Ask HN: Have you faced any racism in selection process of “ALLOW REMOTE”companies

9 points by racistcompanies ↗ HN
I am an Indian and I consider my self a very competent programmer

1) having won lots of programming contests nationally and internationally

2) being from a good college in India where you need 99 percentile for entry ( trust me 99 percentile in India is a LOT , Over 2,000,000 students give exams every year )

3) been first hire of a startup and hired/managed team of over 40 and having actually delivered products in market with users .

Recently I started applying for some remote jobs and I think there are issues .

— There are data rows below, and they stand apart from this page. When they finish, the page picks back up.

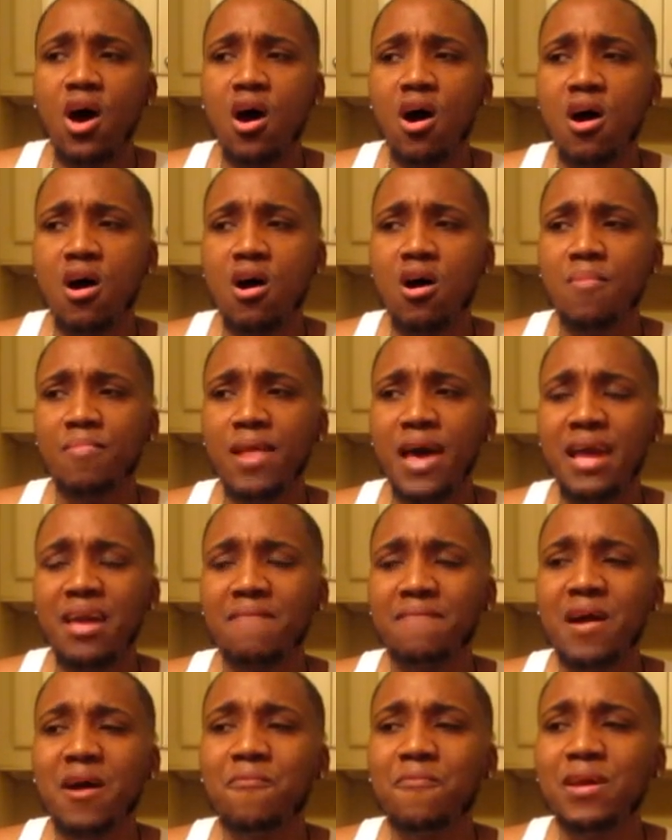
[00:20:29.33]
Um,
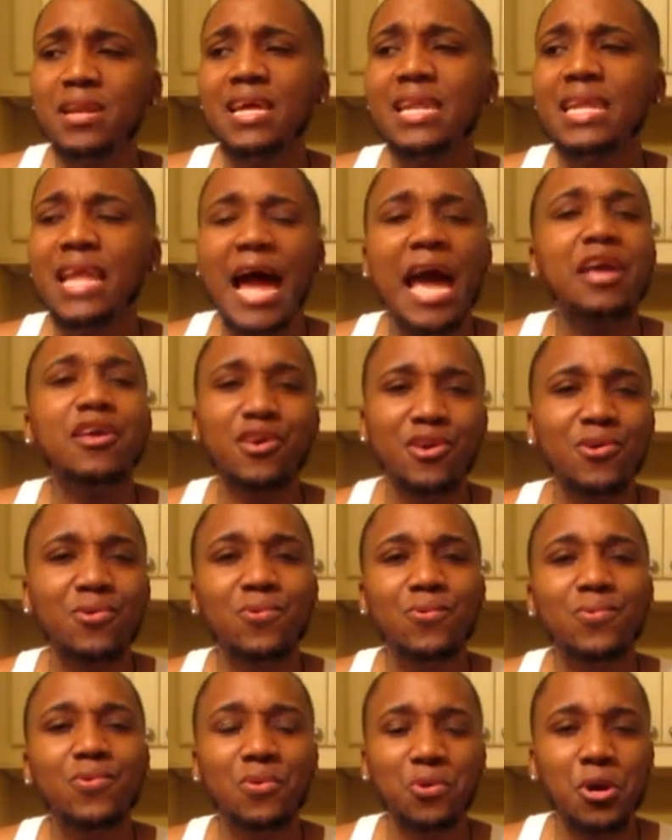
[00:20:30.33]
like, if I really like
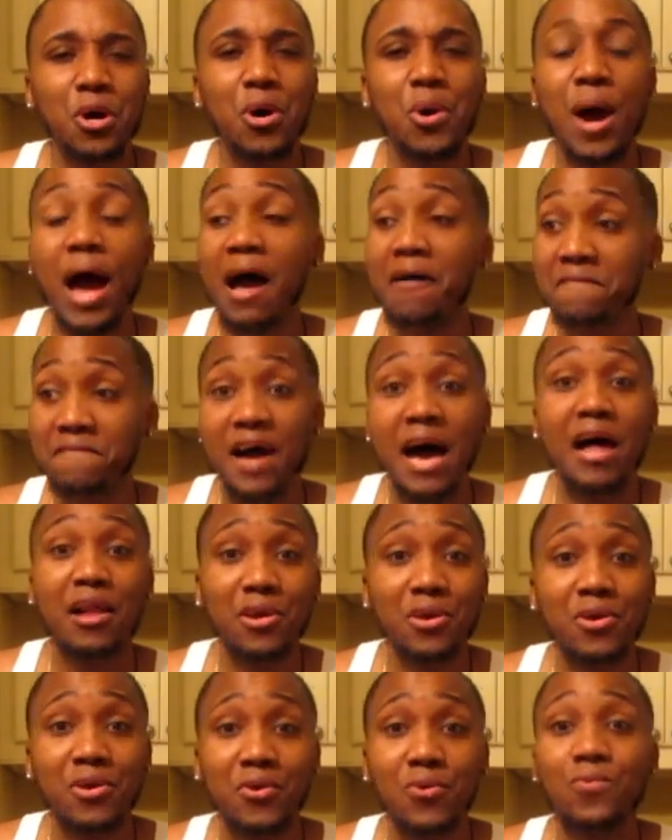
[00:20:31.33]
you, you know, I
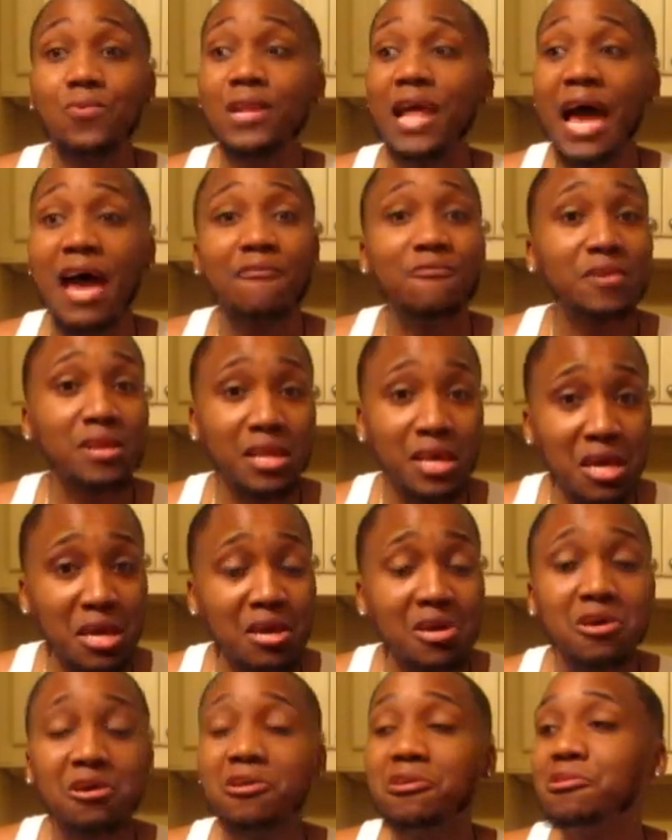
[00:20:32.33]
follow you. Live with uh,
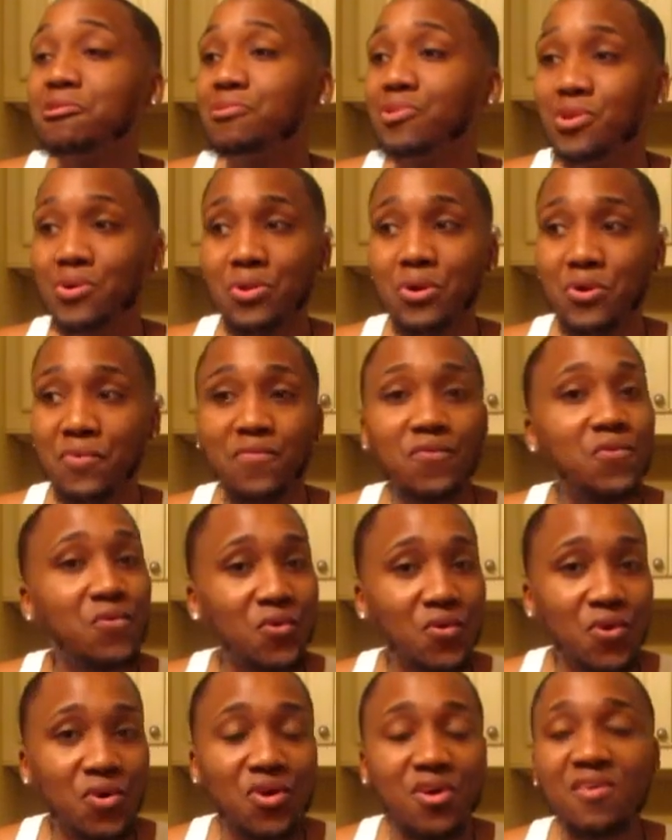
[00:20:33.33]
Leah, you know, of
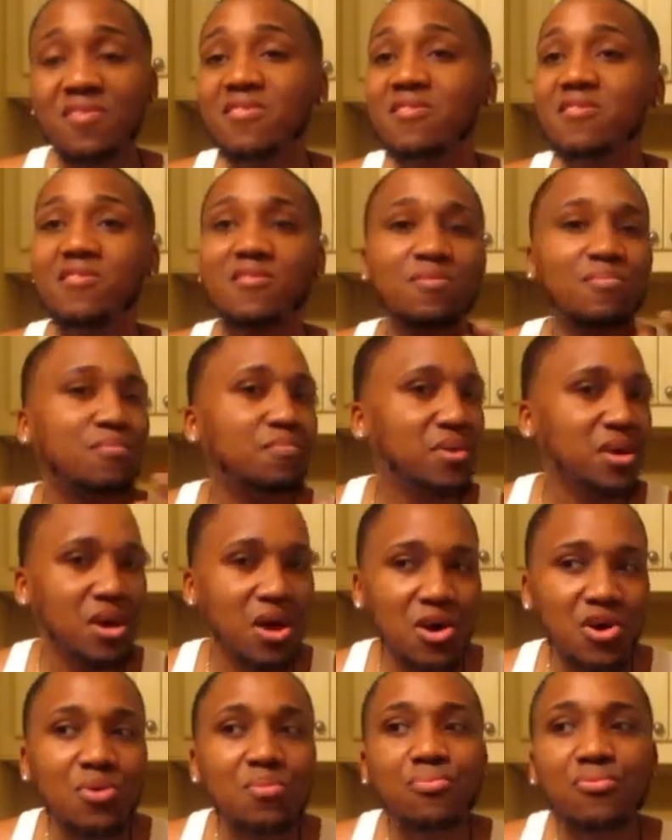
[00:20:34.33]
course.
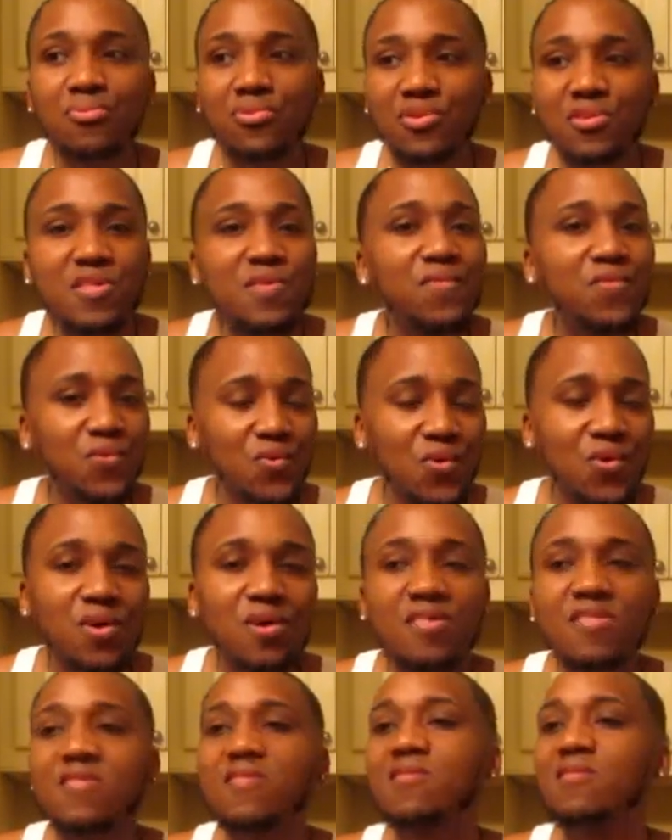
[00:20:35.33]
Bianca Brooks, of
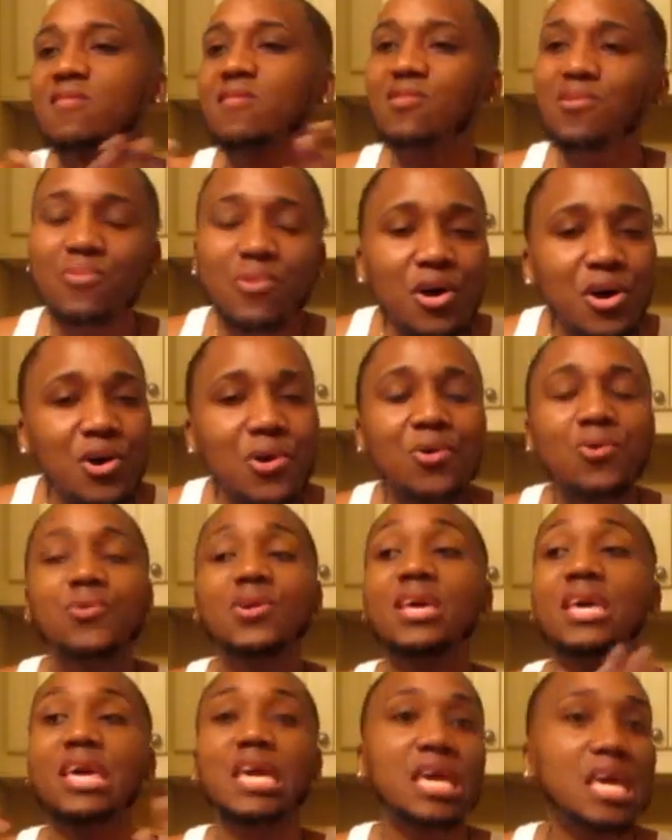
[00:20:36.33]
course. You
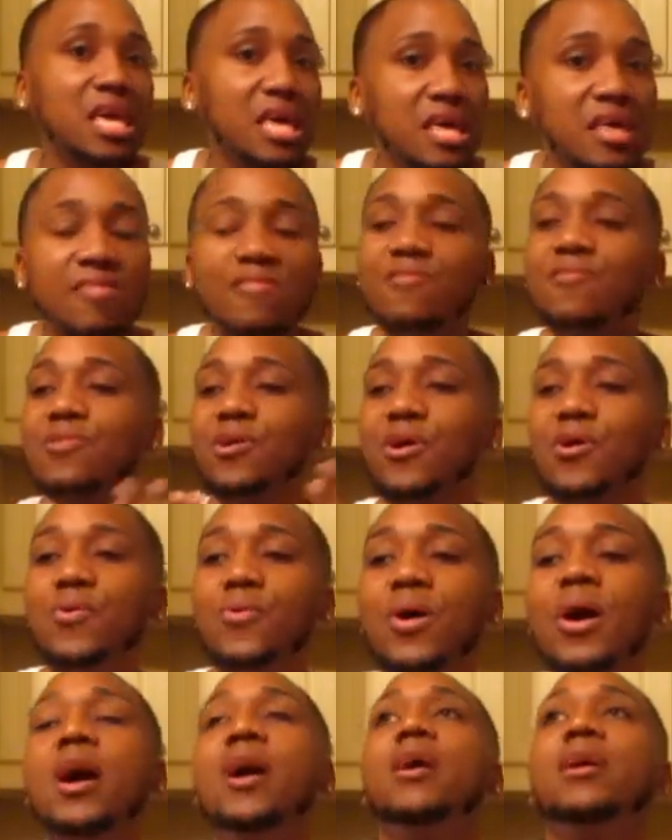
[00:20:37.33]
know, gigs, you
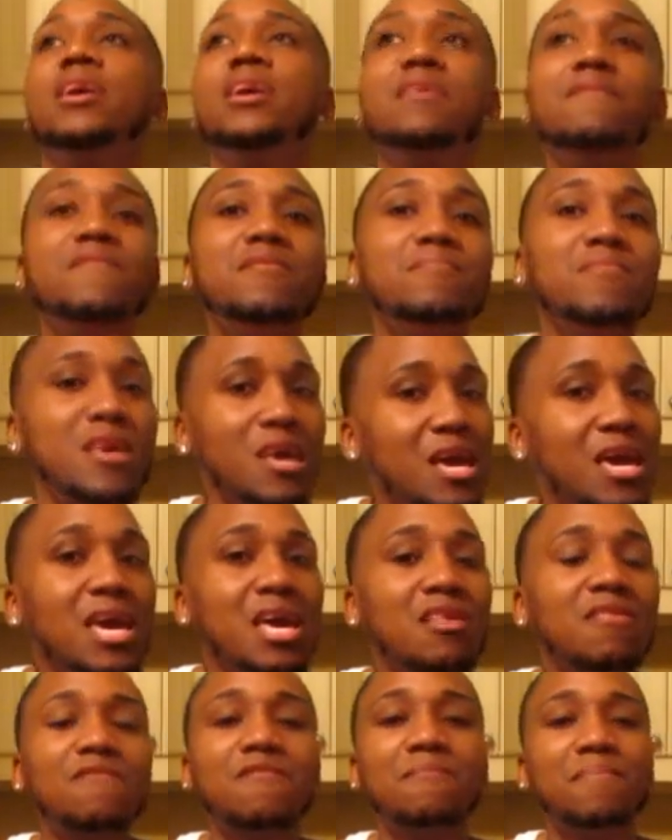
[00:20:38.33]
know. Even
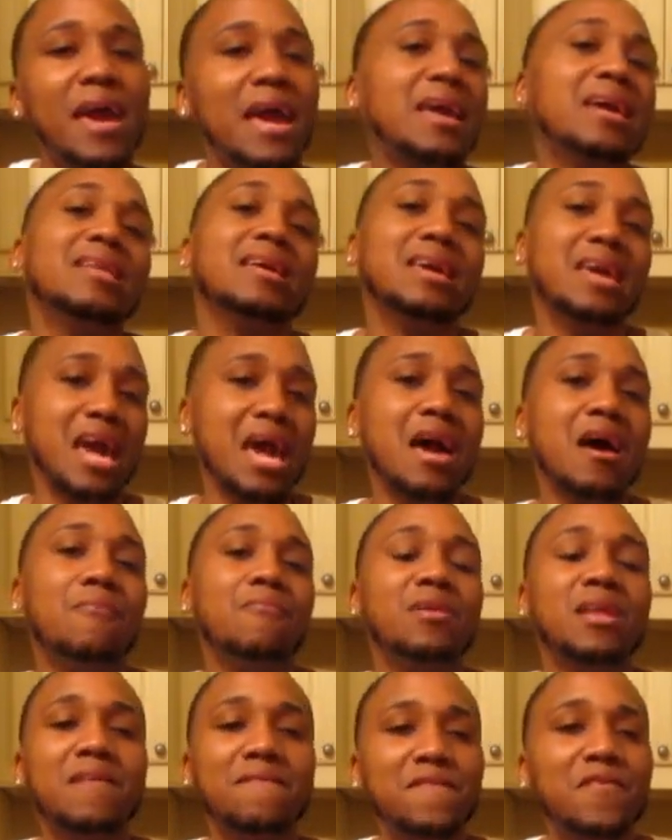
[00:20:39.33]
gigs from back in the
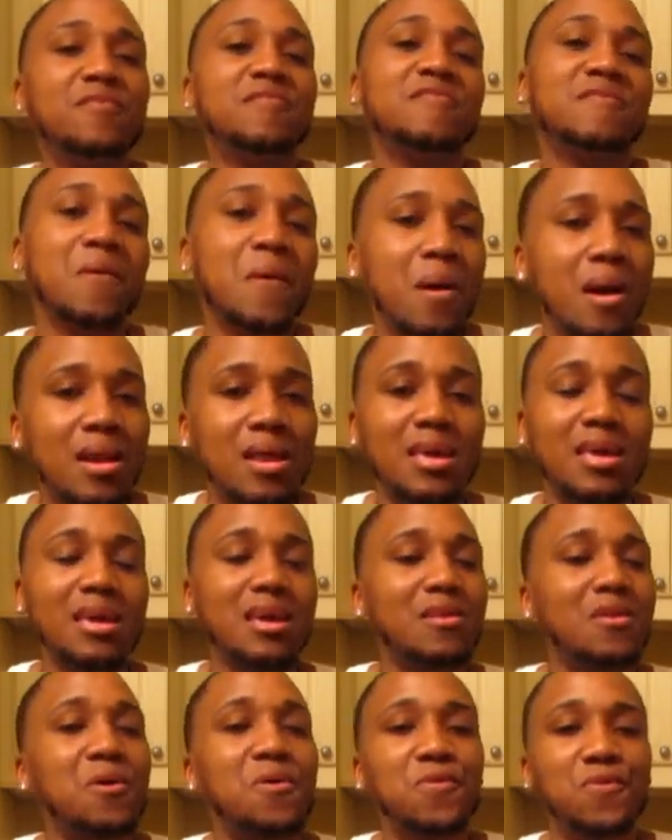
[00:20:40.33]
gap when I first started
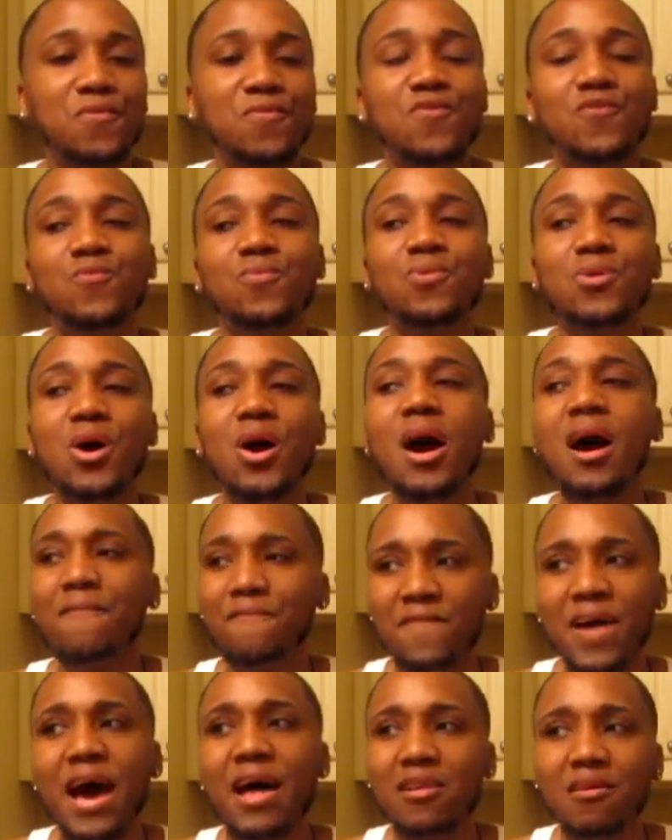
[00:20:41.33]
getting on YouTube. You know,
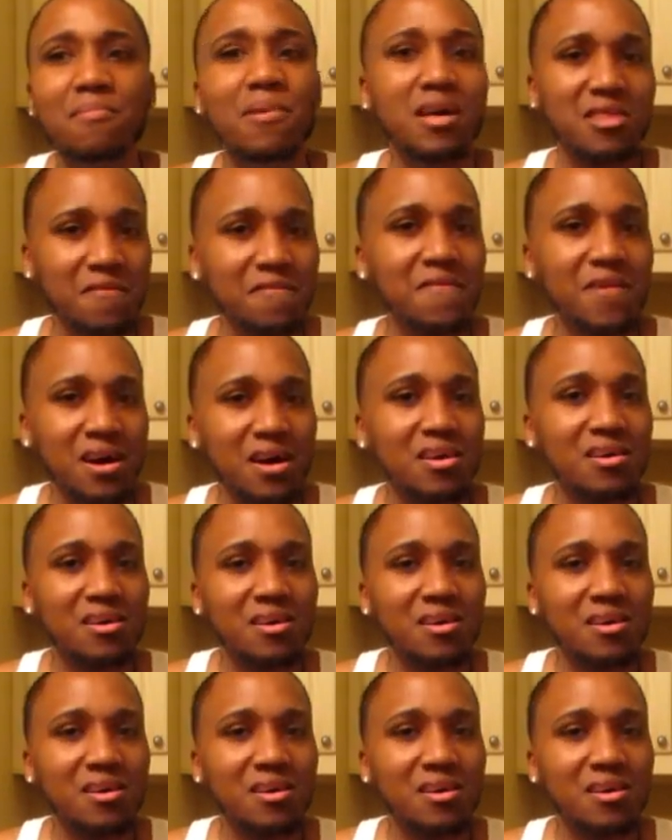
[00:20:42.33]
I follow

Being from India , there is a lot of "India" mentioned on my resume . I got 1 response from about 10 companies I applied and shortlisted once I started looking for a change . 1 Response !! .... I thought something is wrong ... I applied with near to same credentials , same projects I worked on ... just posing as a US citizen , I got fucking 100% response ??? Whats going on ? Why companies pose as a global and open companies when they are not ?

8 comments

[ 2.5 ms ] story [ 30.4 ms ] thread
Not RACIST, realist.

Anyone who has been in the tech industry long enough has suffered through your countryman's sometimes laughable levels of incompetence.

I wont say that its REMOTE specific ... It happens in general too ... I can say for Dubai , generally south Asians are paid way less than other europeans and western counterparts for same job , same expertise ! ..
Long time lurker, created an account just for this. I have been trying to use wfh.io/blah blah to find remote positions but have never gotten a positive reply, it was mostly "oh went cant have someone in India" or "We were looking for someone in the EU timezone"

As another comment mentions, dubai is a good example, i got an offer negotiated the hell out of it, kept negotiating, i was told to my face ( over phone ) that "you are not from Europe, you fall under a different pay grade"

So yeah. IT DOES HAPPEN.

(comment deleted)
"Remote" and "international" do not mean the same thing. Hiring someone to work out of an office in their home in the U.S. has entirely different tax and legal implications than hiring someone to work out of an office in their home in another country.

Repeat your experiment but say you're located in Canada.

It is as well quite a common requirement: "North America" - "USA and Canada only".
Yes , but those companies mention "US only or US/Canada only" . But a lot of them dont mention any of that sort .
Did you accidentally mention that your HN username is "racistcompanies"?